Superparamagnetic blocking and magnetic interactions in nanoferrihydrite adsorbed on biomineralized nanorod-shaped F3S4 crystallites

Knyazev, Y.V., Ikkert, O.P., Semenov, S.V., (...), Karnachuk, O.V., Balaev, D.A.// Journal of Alloys and Compounds//

A composite based on nanorod-shaped greigite (Fe3S4crystallites with adsorbed ferrihydrite (Fe2O3 ‧ nH2O) nanoparticles has been synthesized. The synthesis has been performed by biomineralization of the bacterial wall of a sulfate-reducing Desulfovibrio sp. A2 bacteria. The phase composition of the synthesized composite has been investigated by X-ray powder and electron diffraction, as well as Fourier-transform infrared, extended X-ray absorption fine structure, and Mössbauer spectroscopy.

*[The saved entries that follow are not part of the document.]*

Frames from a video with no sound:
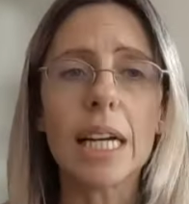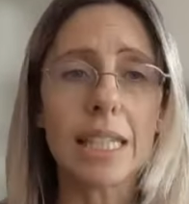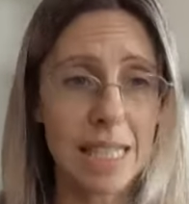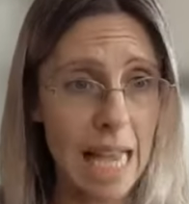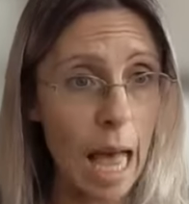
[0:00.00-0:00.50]

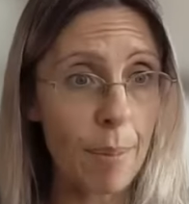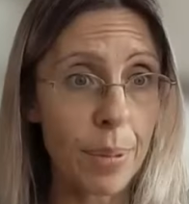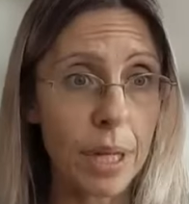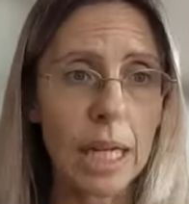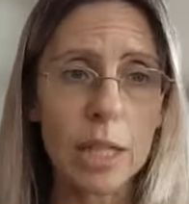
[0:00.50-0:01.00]
It's
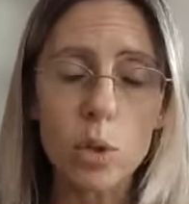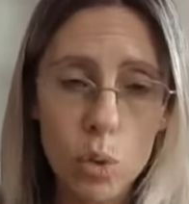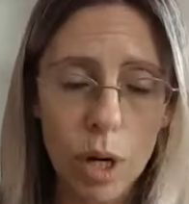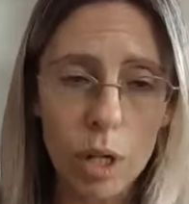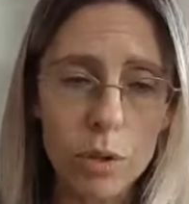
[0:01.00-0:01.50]
happening
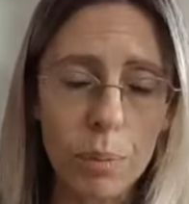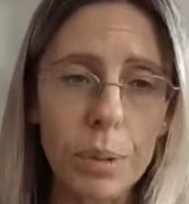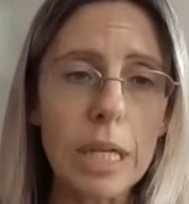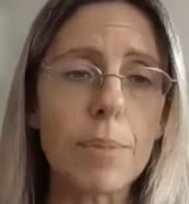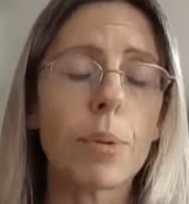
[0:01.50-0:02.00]
to a lot of
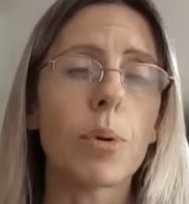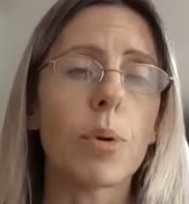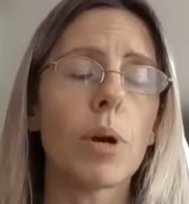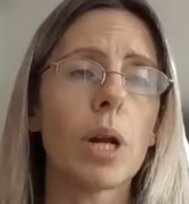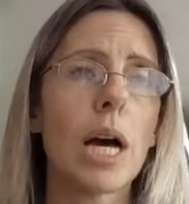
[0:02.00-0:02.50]

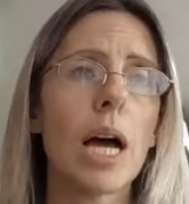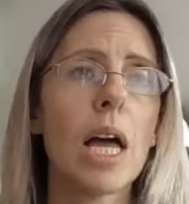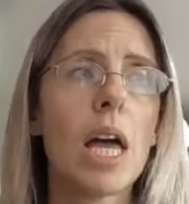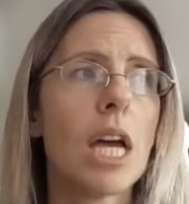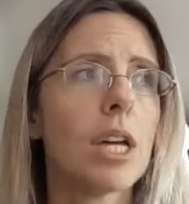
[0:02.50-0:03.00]
people.
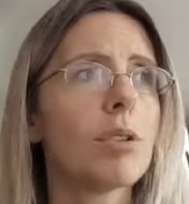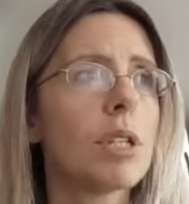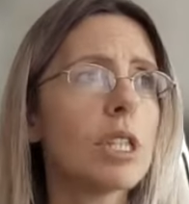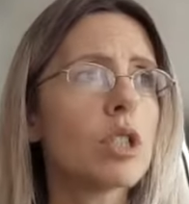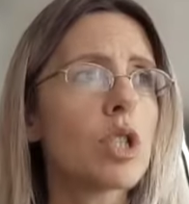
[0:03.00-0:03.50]
You
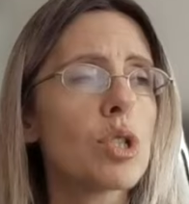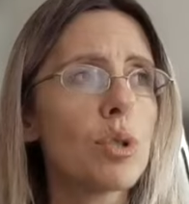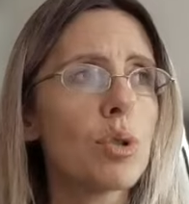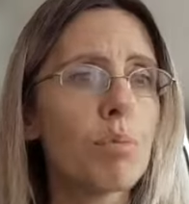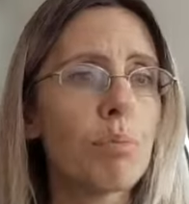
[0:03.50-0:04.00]
need
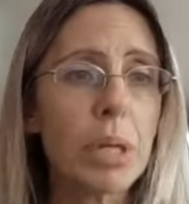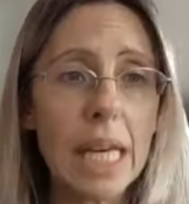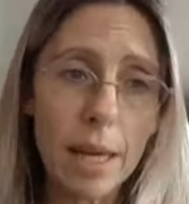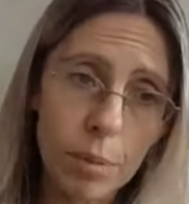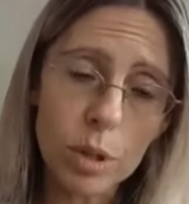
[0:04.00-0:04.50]
to
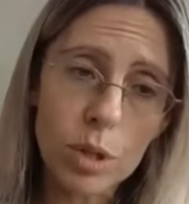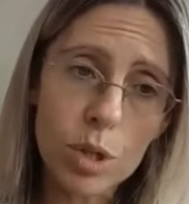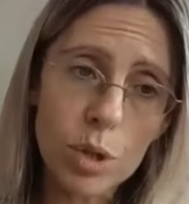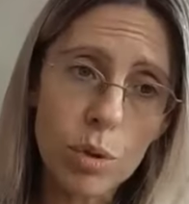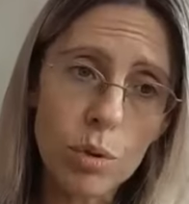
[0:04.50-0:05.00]
be able
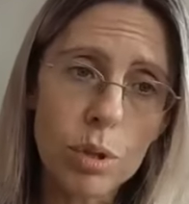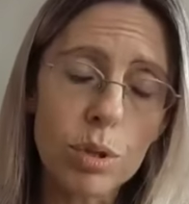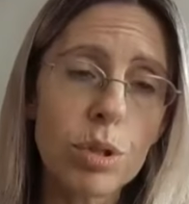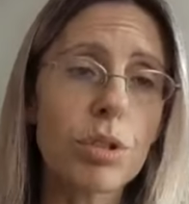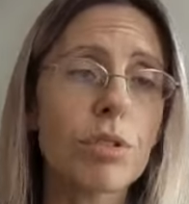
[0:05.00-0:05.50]
to
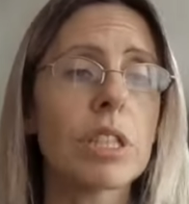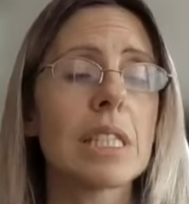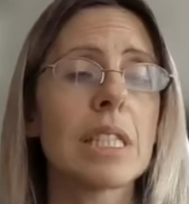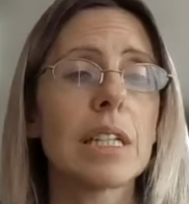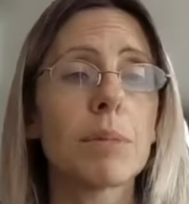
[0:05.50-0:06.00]
do your
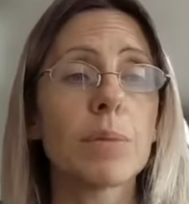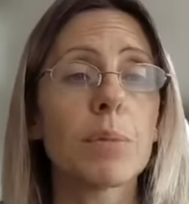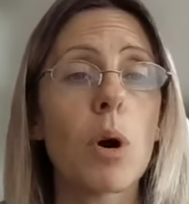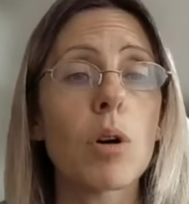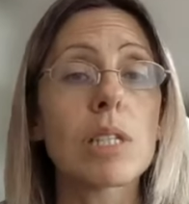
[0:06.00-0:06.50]
reinstatement
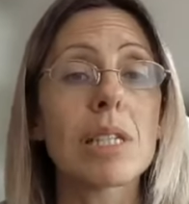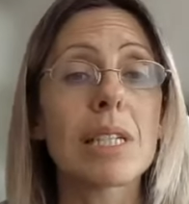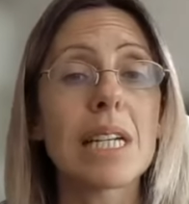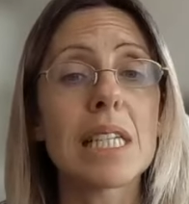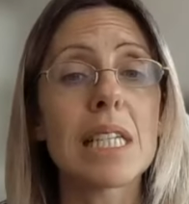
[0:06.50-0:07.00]

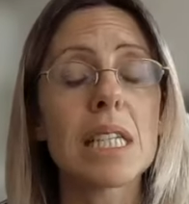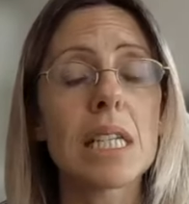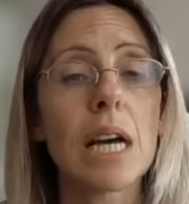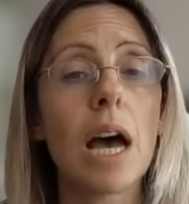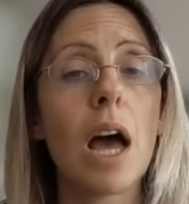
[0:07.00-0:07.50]
process.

The magnetic measurement data have shown that the sample under study contains two magnetic phases: multidomain nanorod-shaped greigite and ultrasmall ferrihydrite nanoparticles. The constant atomic fraction of the greigite crystalline phase in the range of 4–300 K (~20%) revealed by Mössbauer spectroscopy is indicative of a blocked magnetic moment of nanorod-shaped Fe3S4. It is shown that nanorod-shaped Fe3S4 crystallites are strongly magnetically bound with adsorbed Fe2O3 ‧ nH2O (Eint ~ 1200kB) nanoparticles. This significantly slows down the superparamagnetic relaxation of the magnetic moments of ferrihydrite nanoparticles. Therefore, the blocking temperature noticeably increases and attains, according to the Mössbauer spectroscopy data, a value of TB = 140 K (the magnetic measurements yield TB = 72 K). The processes of superparamagnetic blocking of the magnetic moments of ferrihydrite nanoparticles manifest themselves in the evolution of the magnetic properties of the investigated sample (a significant increase in the coercivity and remanent magnetization). In support of the Mössbauer spectroscopy data, a sufficiently high superparamagnetic blocking temperature has been established, which discloses the effect of magnetizing of ferrihydrite nanoparticles by coarser greigite formations, analogously to the effect of interparticle magnetic interactions.